Skip any image you find and restate the rest of the data word for word.
=== Records provided ===
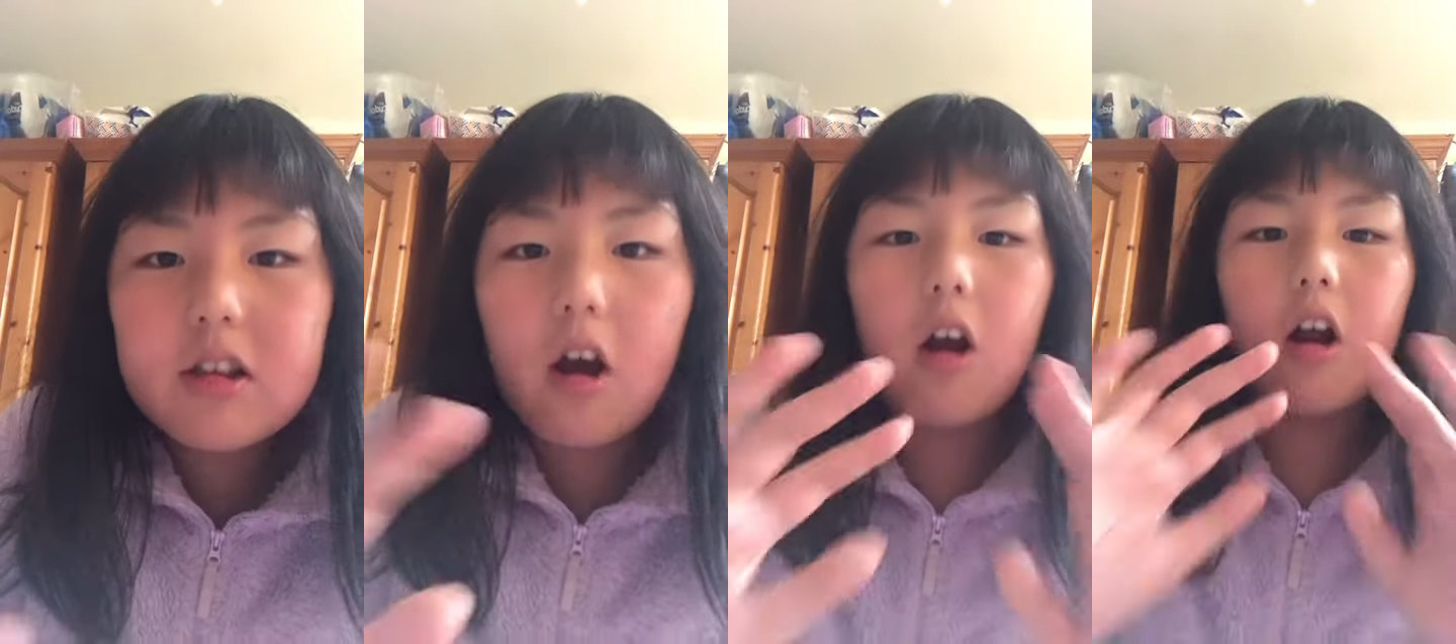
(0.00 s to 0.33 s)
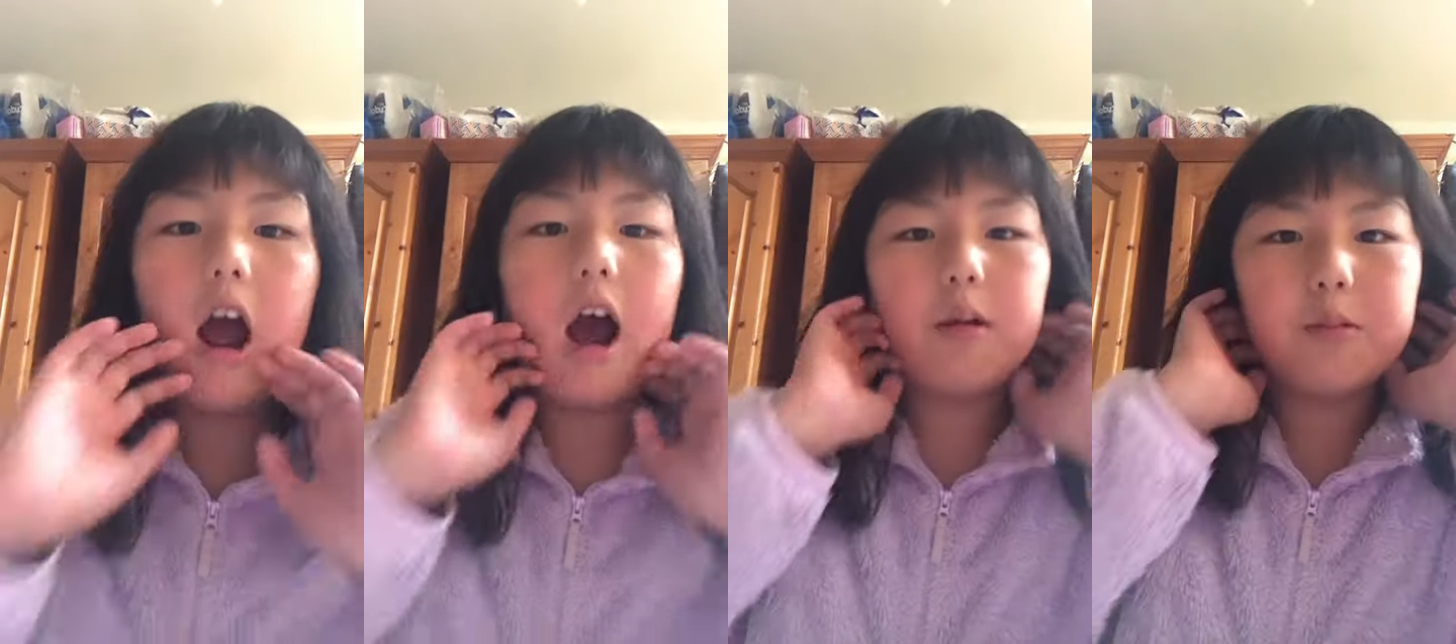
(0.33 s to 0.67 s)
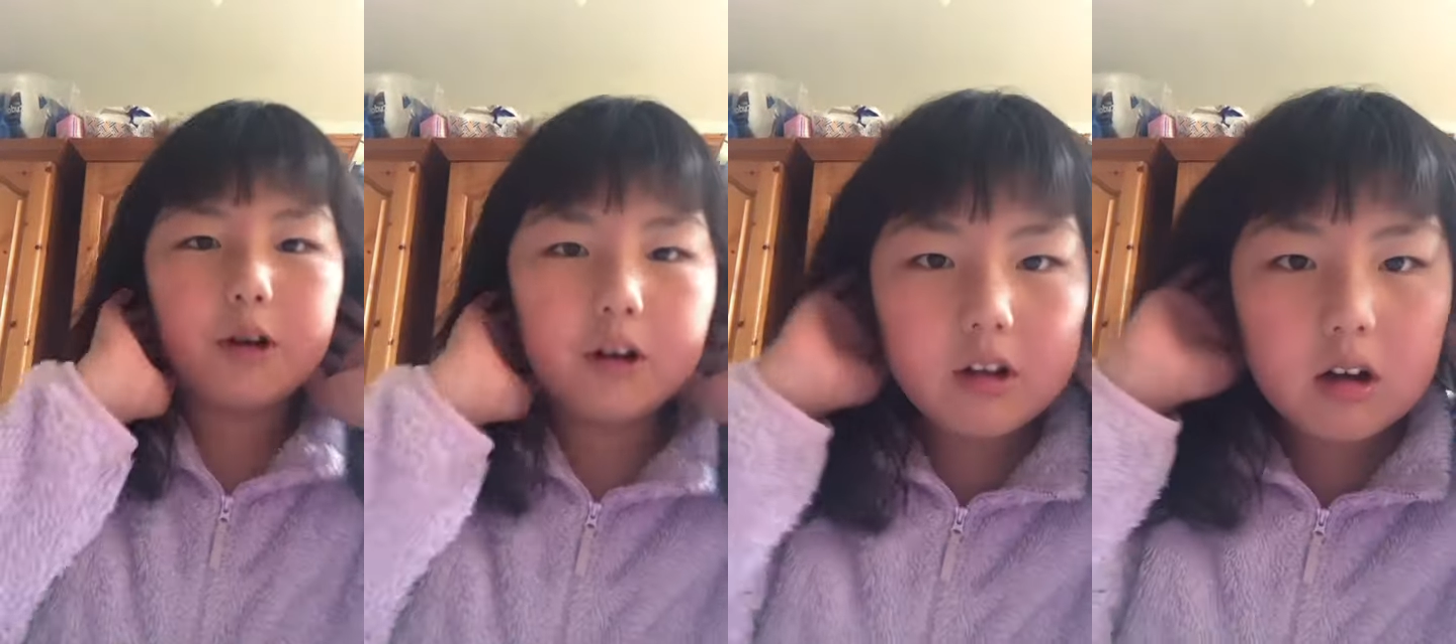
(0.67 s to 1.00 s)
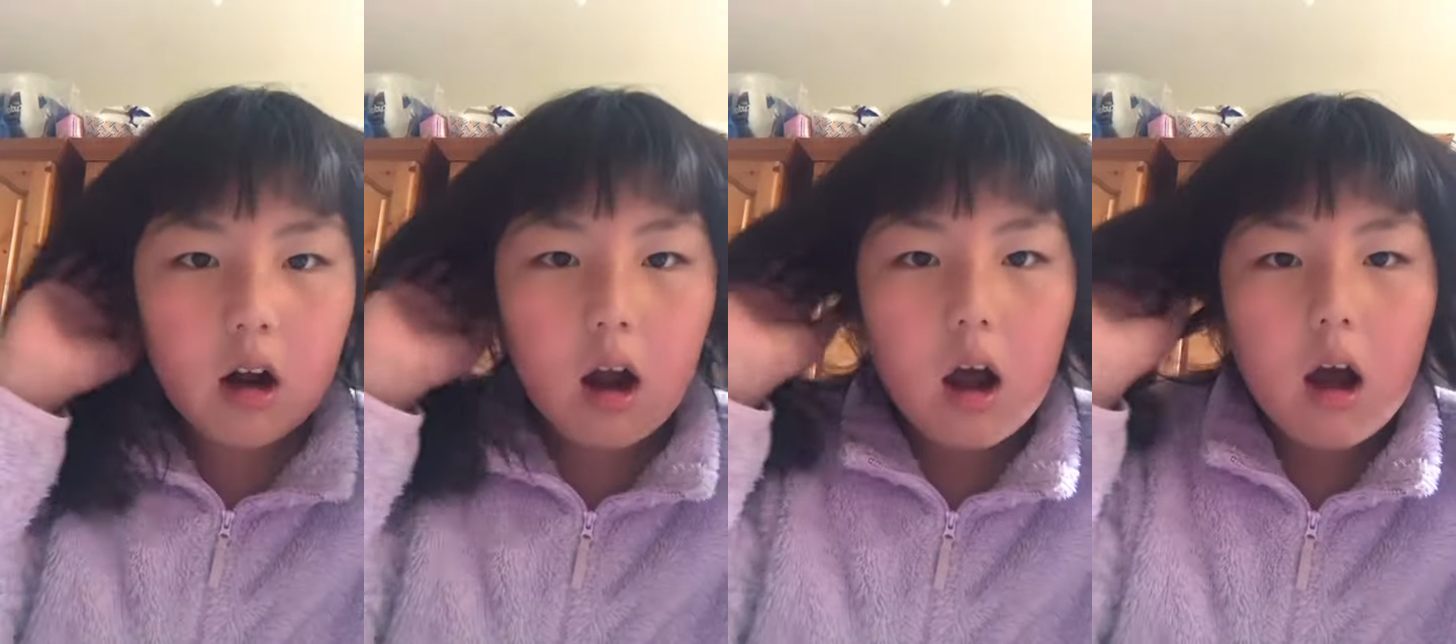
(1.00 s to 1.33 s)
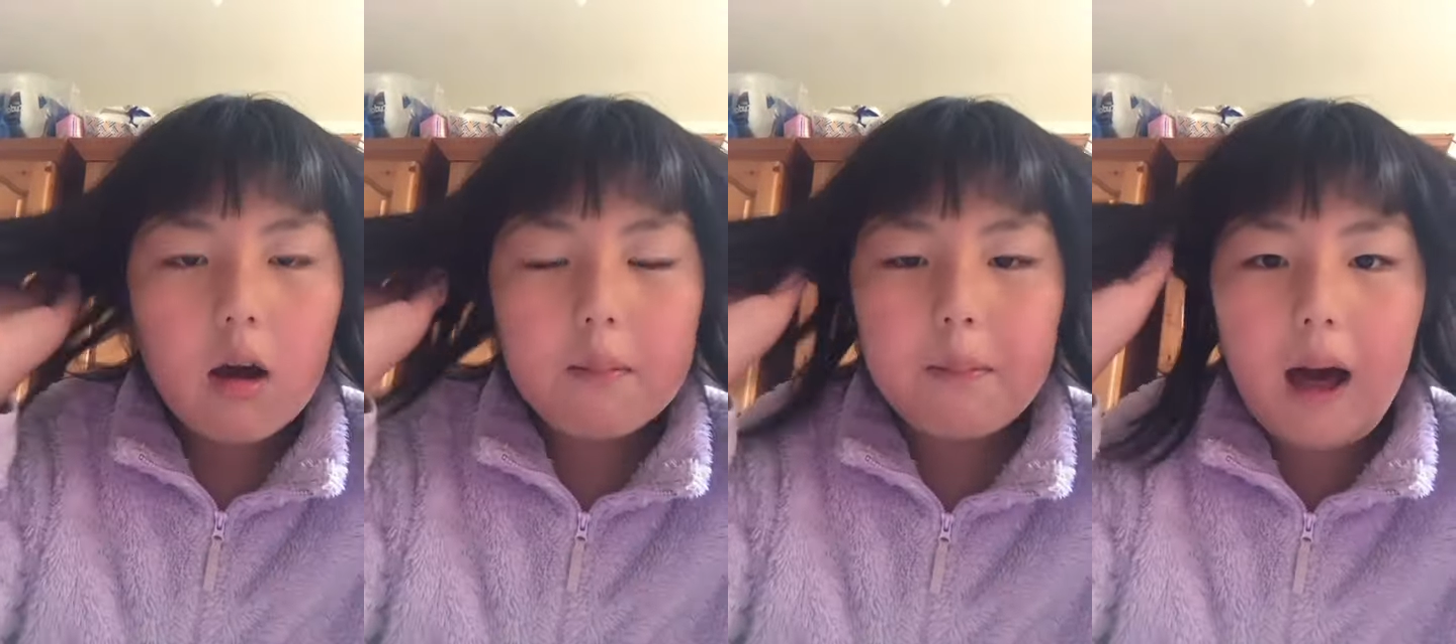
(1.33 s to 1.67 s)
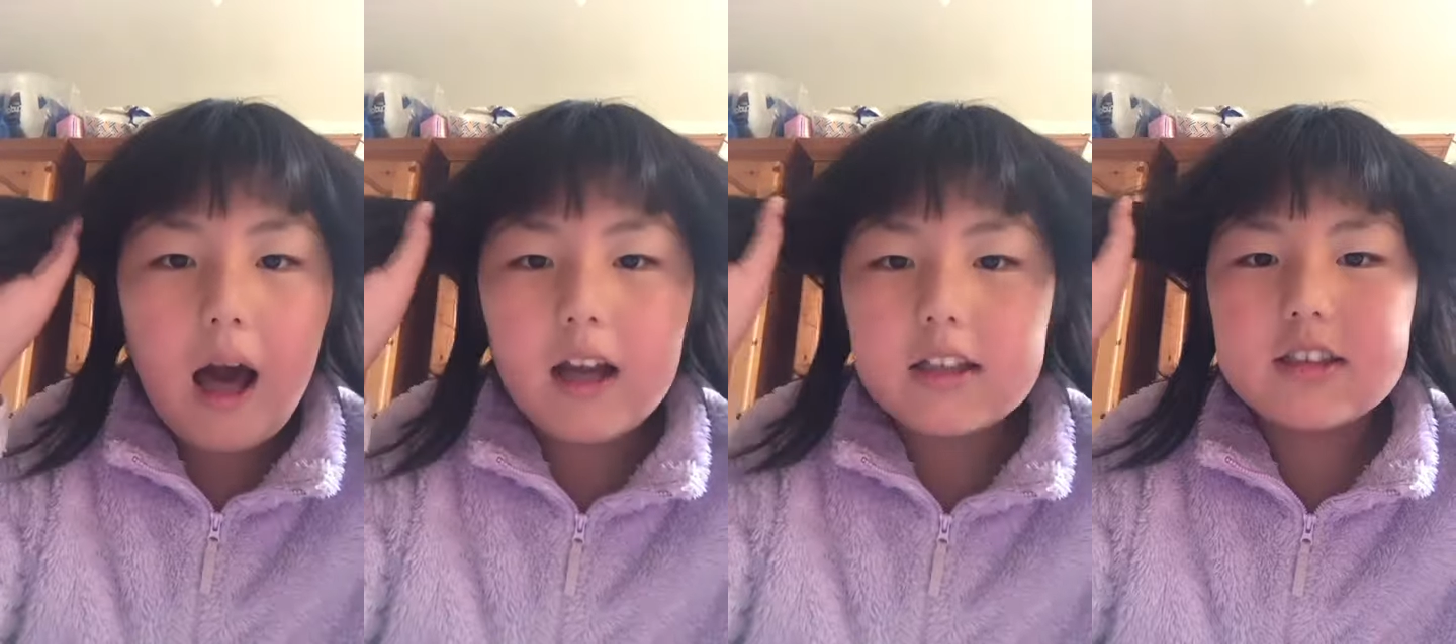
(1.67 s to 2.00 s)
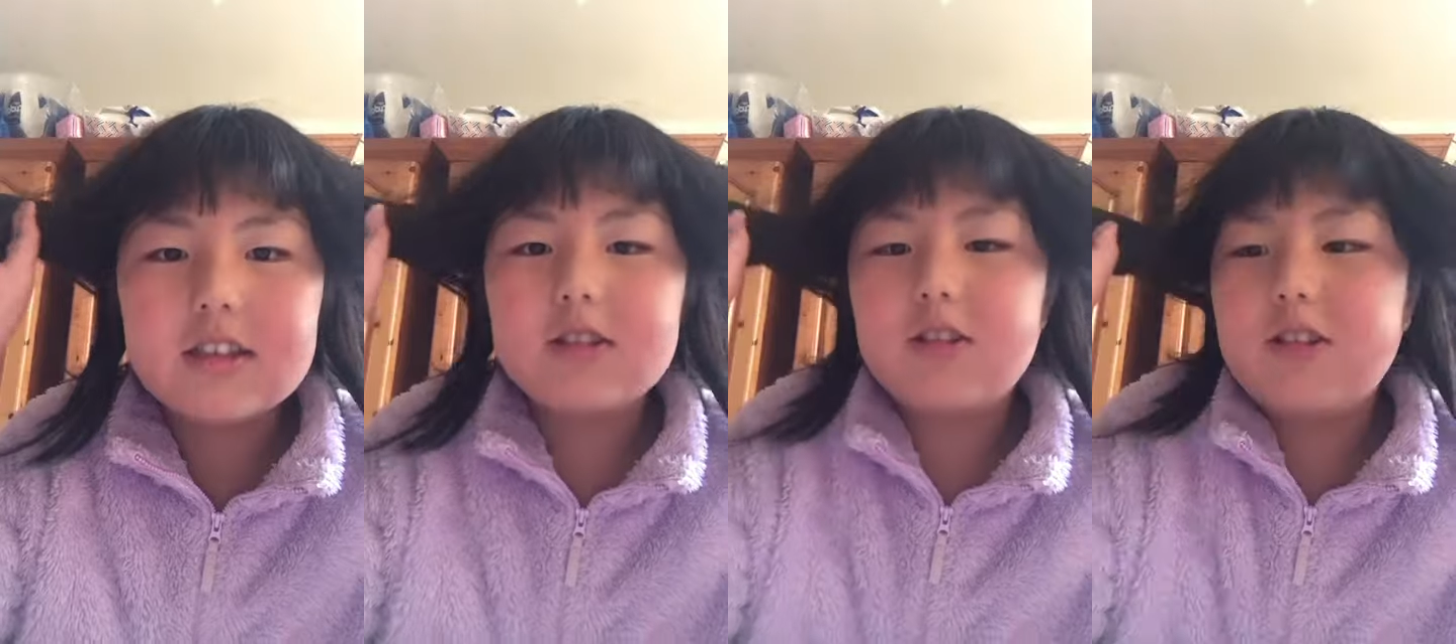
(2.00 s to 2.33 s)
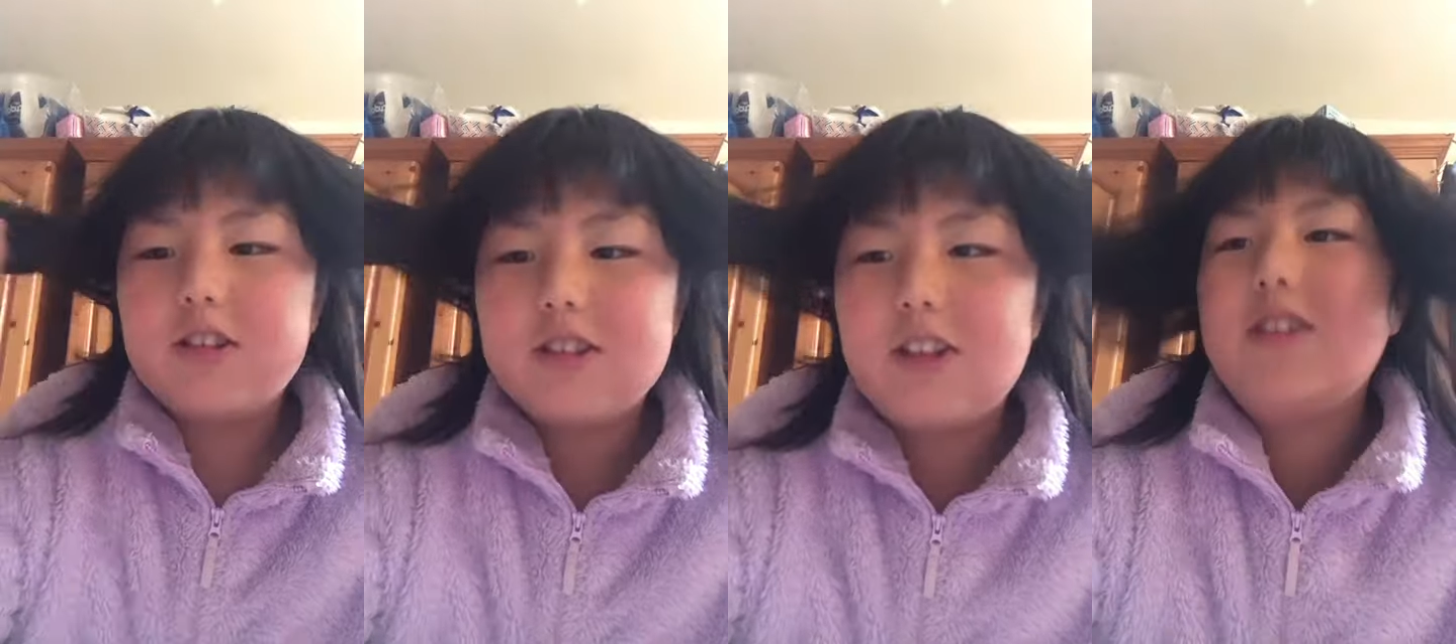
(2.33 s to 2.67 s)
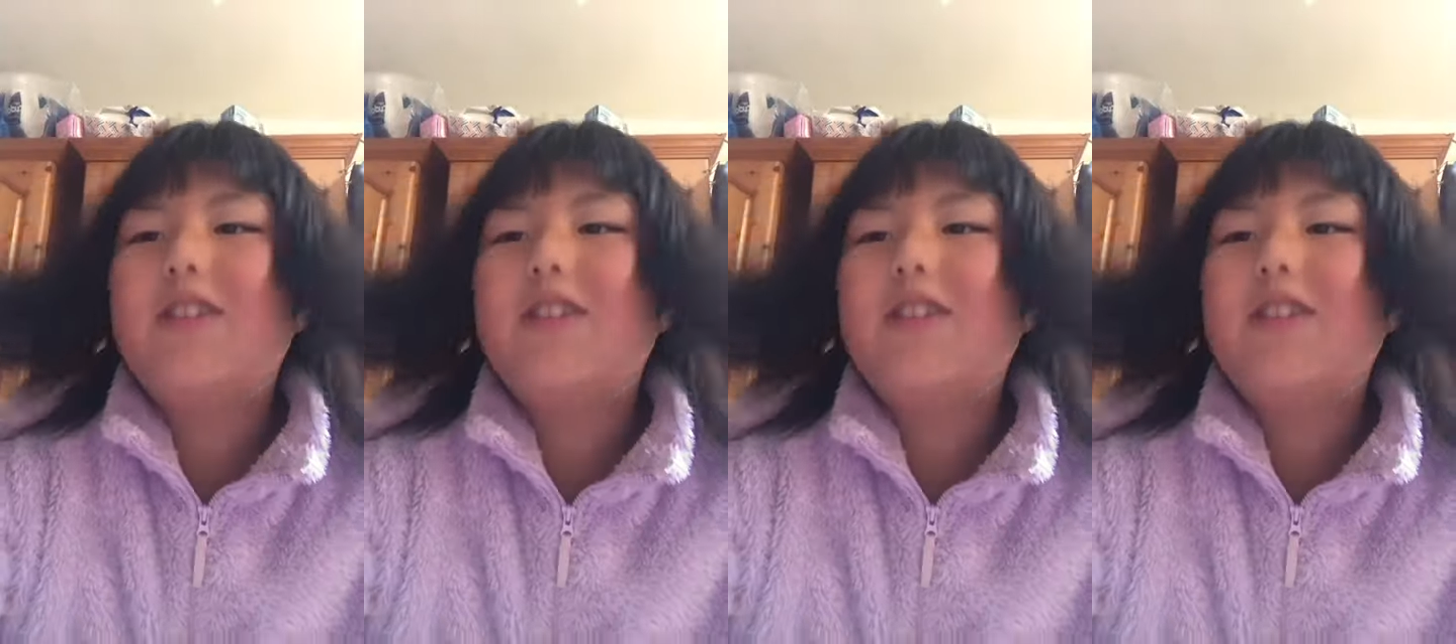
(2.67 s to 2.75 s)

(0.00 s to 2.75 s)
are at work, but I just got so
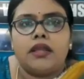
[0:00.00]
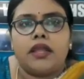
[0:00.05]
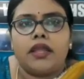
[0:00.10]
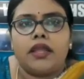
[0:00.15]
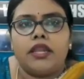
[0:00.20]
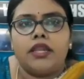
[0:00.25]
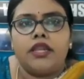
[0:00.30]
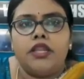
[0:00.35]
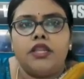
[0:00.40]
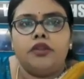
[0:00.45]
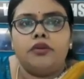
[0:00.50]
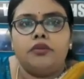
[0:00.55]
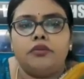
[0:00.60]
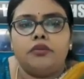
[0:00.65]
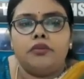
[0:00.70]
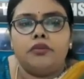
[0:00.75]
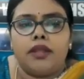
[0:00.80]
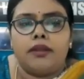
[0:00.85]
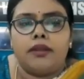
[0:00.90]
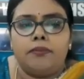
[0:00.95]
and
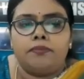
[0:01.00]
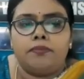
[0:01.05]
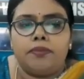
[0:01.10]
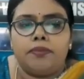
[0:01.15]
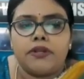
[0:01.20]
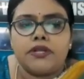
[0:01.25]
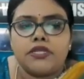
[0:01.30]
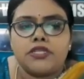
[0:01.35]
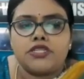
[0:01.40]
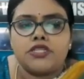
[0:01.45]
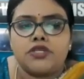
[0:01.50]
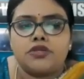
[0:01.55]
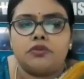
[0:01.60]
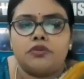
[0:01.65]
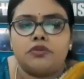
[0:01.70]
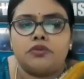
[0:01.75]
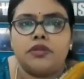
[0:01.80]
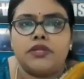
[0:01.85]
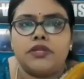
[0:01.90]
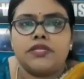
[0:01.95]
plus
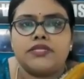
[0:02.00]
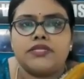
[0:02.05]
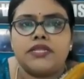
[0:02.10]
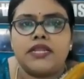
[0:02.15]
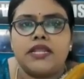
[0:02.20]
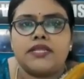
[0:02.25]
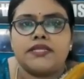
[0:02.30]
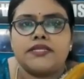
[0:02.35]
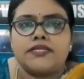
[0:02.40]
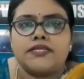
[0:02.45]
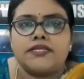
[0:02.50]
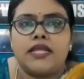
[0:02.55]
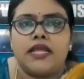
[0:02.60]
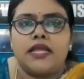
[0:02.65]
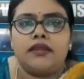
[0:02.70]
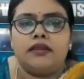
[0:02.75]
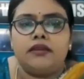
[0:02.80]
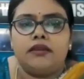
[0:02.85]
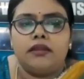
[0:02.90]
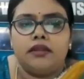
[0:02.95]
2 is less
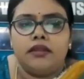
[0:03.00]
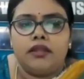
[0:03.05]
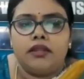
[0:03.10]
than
===
_Written response_:
(0.00 s to 0.33 s)
(0.33 s to 0.67 s)
(0.67 s to 1.00 s)
(1.00 s to 1.33 s)
(1.33 s to 1.67 s)
(1.67 s to 2.00 s)
(2.00 s to 2.33 s)
(2.33 s to 2.67 s)
(2.67 s to 2.75 s)

(0.00 s to 2.75 s)
are at work, but I just got so
[0:00.00]
[0:00.05]
[0:00.10]
[0:00.15]
[0:00.20]
[0:00.25]
[0:00.30]
[0:00.35]
[0:00.40]
[0:00.45]
[0:00.50]
[0:00.55]
[0:00.60]
[0:00.65]
[0:00.70]
[0:00.75]
[0:00.80]
[0:00.85]
[0:00.90]
[0:00.95]
and
[0:01.00]
[0:01.05]
[0:01.10]
[0:01.15]
[0:01.20]
[0:01.25]
[0:01.30]
[0:01.35]
[0:01.40]
[0:01.45]
[0:01.50]
[0:01.55]
[0:01.60]
[0:01.65]
[0:01.70]
[0:01.75]
[0:01.80]
[0:01.85]
[0:01.90]
[0:01.95]
plus
[0:02.00]
[0:02.05]
[0:02.10]
[0:02.15]
[0:02.20]
[0:02.25]
[0:02.30]
[0:02.35]
[0:02.40]
[0:02.45]
[0:02.50]
[0:02.55]
[0:02.60]
[0:02.65]
[0:02.70]
[0:02.75]
[0:02.80]
[0:02.85]
[0:02.90]
[0:02.95]
2 is less
[0:03.00]
[0:03.05]
[0:03.10]
than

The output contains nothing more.